4. Pada kasus ini, CHF ditegakkan dari gejala klinis yang timbul berupa sesak napas saat
aktifitas dan tidur di malam hari, perjalanan sesak yang kronis, dan kebiasaan tidur
menggunakan dua bantal. Pemeriksaan fisik yang mendukung adalah edema tungkai
bilateral, serta pemeriksaan penunjang berupa EKG: LVH, dan radiologis ditemukan
kardiomegali dan oedema pulmo
5. Sesuai kriteria Framingham, pada kasus ini terdapat 2 gejala mayor dan 2 minor berupa
paroksismal nokturnal dispnea, kardiomegali dari gambaran radiologis, edema tungkai
bilateral, serta sesak napas saat beraktifitas normal
6. Kasus ini tergolong CHF NYHA klas fungsional II-III
BAB VI
DAFTAR PUSTAKA
ACC/AHA. Task Force on Practice. Guidelines. 2005. Guideline updates for diagnosis and
management chronic heart failure in adult. J Am Coll Cardioll 46:111
Bakta, I Made. 2007. Hematologi Klinik Ringkas. Jakarta: EGC.

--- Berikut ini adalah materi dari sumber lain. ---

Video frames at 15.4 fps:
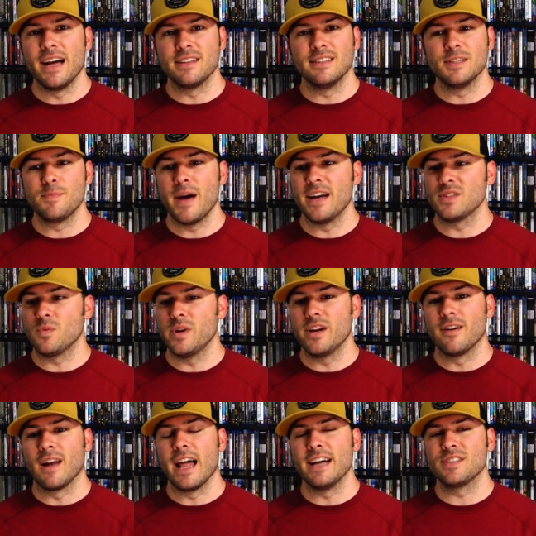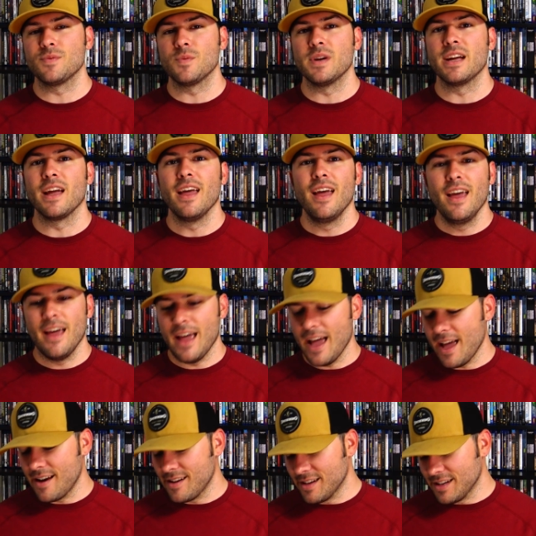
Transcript: this past week or last week, and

Cleland JG, Khand A, Clark A. 2001. The heart failure epidemic: exactly how big isit?. Eur
Heart Jurnal 22:623-6.
Ghanie, Ali.. Gagal Jantung Kronik. Dalam Buku Ajar Ilmu Penyakit Dalam. Editor: Aru W.

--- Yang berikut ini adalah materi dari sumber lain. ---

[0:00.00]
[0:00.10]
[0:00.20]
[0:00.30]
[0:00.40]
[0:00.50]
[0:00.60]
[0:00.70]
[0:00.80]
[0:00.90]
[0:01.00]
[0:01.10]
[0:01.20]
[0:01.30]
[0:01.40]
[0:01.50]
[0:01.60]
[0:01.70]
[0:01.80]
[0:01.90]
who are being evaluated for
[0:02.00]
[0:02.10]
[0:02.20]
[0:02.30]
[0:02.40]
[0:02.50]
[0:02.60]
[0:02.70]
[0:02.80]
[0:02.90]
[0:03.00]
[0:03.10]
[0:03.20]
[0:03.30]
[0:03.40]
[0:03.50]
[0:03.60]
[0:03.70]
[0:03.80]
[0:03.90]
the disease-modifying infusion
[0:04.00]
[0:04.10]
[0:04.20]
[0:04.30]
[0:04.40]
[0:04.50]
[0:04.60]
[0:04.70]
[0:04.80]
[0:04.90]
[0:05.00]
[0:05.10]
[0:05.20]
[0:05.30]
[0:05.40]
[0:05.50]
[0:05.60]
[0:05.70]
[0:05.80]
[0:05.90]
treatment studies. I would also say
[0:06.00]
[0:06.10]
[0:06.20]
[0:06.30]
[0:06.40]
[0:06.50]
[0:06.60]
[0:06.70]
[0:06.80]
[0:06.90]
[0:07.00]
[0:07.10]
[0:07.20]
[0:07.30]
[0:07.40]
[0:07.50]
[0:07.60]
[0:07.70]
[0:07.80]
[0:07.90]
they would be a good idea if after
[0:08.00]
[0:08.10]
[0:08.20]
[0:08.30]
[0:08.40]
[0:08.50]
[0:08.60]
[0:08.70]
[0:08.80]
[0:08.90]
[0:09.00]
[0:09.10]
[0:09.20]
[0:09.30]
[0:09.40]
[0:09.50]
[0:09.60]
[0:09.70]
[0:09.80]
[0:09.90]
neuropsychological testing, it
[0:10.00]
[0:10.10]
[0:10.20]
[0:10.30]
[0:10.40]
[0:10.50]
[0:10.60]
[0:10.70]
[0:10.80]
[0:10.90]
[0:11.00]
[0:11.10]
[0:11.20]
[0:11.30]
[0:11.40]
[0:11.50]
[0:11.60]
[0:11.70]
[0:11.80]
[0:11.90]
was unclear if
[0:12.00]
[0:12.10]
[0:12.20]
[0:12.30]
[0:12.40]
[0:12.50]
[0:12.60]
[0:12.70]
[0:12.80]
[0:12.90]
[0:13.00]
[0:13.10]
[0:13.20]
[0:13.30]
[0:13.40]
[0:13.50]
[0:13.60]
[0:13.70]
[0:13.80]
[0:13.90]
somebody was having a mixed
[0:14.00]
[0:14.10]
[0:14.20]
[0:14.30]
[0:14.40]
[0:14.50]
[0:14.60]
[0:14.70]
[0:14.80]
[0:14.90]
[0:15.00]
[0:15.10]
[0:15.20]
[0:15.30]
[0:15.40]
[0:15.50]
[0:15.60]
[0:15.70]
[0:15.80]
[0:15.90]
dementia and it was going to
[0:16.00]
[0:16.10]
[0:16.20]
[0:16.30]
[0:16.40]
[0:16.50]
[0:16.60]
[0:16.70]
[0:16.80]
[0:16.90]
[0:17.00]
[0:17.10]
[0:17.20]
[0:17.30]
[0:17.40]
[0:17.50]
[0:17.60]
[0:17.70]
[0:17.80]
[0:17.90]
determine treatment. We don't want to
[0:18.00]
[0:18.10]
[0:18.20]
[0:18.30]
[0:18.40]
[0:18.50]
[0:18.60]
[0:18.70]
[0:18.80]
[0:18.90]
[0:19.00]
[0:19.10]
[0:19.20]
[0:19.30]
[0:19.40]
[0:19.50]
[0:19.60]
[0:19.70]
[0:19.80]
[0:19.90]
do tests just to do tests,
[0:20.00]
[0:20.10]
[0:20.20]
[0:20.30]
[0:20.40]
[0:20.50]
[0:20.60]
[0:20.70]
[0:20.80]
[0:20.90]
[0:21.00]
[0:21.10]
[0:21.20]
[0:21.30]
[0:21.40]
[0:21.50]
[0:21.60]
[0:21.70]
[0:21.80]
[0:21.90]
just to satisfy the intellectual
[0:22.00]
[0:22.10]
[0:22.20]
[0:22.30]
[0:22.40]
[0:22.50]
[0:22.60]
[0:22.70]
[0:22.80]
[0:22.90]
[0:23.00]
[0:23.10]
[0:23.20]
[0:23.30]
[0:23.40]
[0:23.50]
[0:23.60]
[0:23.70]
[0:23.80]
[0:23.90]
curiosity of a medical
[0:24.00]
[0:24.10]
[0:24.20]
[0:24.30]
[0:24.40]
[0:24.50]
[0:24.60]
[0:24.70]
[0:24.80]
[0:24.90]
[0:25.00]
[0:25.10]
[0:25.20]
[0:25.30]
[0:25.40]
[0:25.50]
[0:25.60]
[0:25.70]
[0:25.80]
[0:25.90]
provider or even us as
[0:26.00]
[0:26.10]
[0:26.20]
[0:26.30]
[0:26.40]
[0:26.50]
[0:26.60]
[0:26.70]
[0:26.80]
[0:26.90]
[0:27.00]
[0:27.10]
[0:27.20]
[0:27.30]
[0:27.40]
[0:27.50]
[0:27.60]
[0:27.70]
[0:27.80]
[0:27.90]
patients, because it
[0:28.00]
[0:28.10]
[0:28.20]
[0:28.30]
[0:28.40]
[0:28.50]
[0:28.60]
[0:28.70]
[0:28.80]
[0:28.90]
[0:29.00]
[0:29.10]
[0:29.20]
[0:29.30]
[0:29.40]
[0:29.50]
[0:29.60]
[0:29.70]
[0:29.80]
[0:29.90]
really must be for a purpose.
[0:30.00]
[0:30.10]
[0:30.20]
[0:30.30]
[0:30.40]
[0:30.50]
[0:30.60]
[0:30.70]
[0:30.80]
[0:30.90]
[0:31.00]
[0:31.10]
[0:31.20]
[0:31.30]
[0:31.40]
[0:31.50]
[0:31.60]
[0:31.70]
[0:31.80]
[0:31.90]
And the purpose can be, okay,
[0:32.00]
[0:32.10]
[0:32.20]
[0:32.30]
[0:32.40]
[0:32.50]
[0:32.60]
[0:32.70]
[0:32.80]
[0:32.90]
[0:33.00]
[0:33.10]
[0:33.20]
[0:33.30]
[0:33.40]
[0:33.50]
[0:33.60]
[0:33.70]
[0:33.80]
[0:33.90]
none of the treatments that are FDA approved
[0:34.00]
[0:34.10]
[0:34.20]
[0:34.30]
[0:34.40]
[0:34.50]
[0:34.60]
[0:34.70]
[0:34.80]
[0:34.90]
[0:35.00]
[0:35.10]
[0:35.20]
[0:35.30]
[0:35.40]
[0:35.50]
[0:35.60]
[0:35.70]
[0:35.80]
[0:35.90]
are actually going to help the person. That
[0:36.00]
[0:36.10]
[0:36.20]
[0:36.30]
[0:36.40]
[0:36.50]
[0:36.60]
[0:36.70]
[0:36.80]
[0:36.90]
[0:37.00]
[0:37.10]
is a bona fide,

Sudoyo., Bambang Setiyohadi., Idrus Alwi., Marcellus Simadibrata K., Siti Setiati.
Interna Publishing. Jilid II Edisi V. 2010:169-183
Tjokroprawiro, A. 2007. Buku Ajar Ilmu Penyakit Dalam. Fakultas Kedokteran Universitas
Airlangga: Rumah Sakit Pendidikan Dr. Soetomo Surabaya.